→ TASK GOAL
Could you retype the lines below, starting at the line holding "Frames from a" and stopping at the line holding "Lip reading: shall", inclusive? Copy them exactly and drop the images.

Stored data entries

________________________

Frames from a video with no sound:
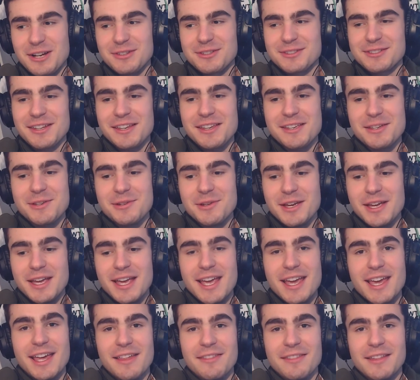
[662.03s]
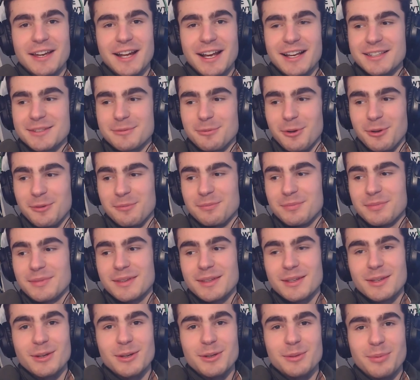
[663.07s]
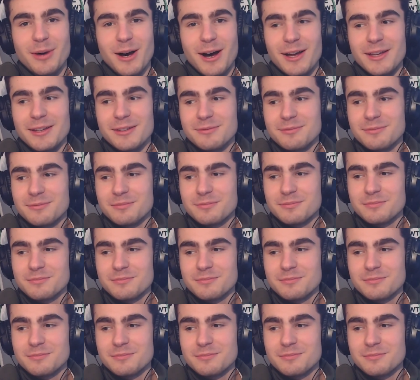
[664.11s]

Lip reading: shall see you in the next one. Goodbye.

________________________

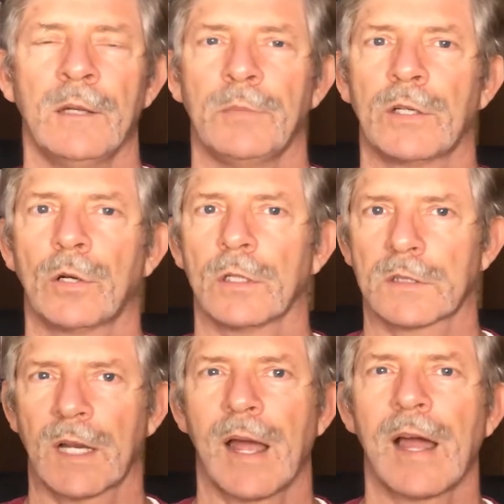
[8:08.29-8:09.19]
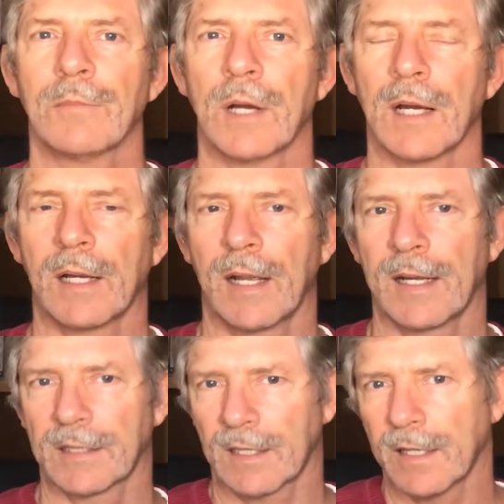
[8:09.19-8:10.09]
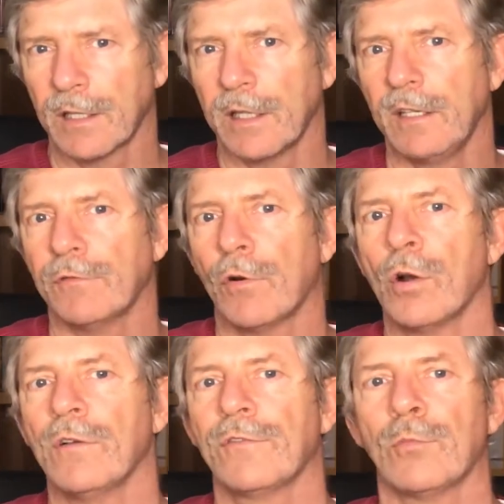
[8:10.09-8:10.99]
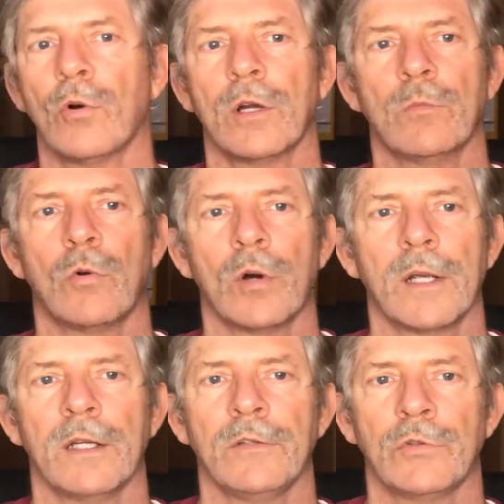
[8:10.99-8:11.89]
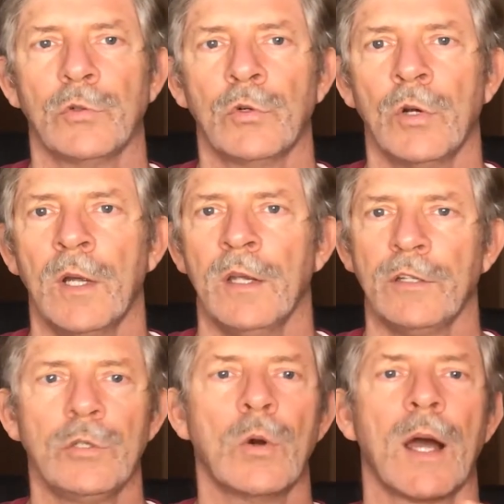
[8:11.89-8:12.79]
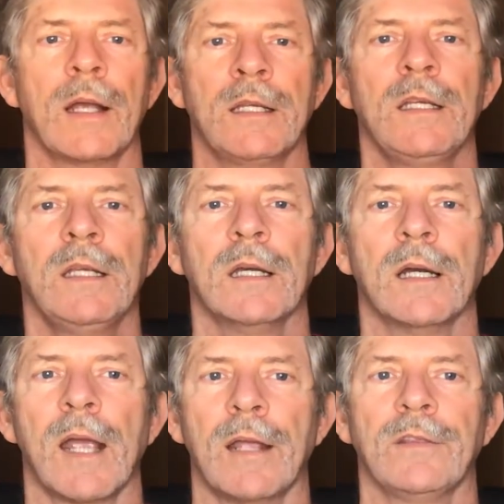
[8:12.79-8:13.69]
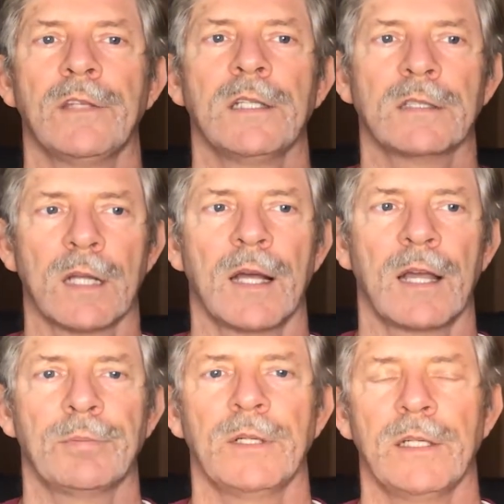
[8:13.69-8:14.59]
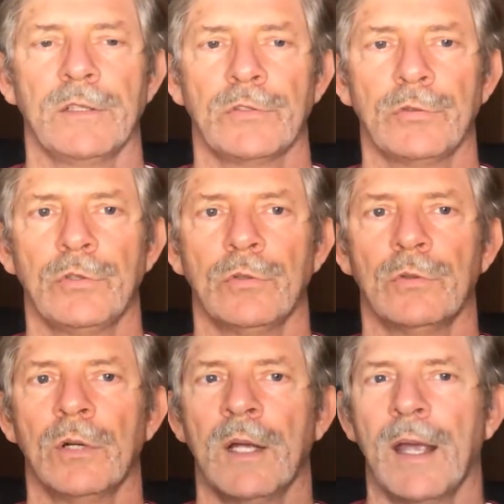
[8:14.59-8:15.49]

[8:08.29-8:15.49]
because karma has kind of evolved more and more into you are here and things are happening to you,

________________________

→ RESPONSE TO THIS TASK
Frames from a video with no sound:
[662.03s]
[663.07s]
[664.11s]

Lip reading: shall see you in the next one. Goodbye.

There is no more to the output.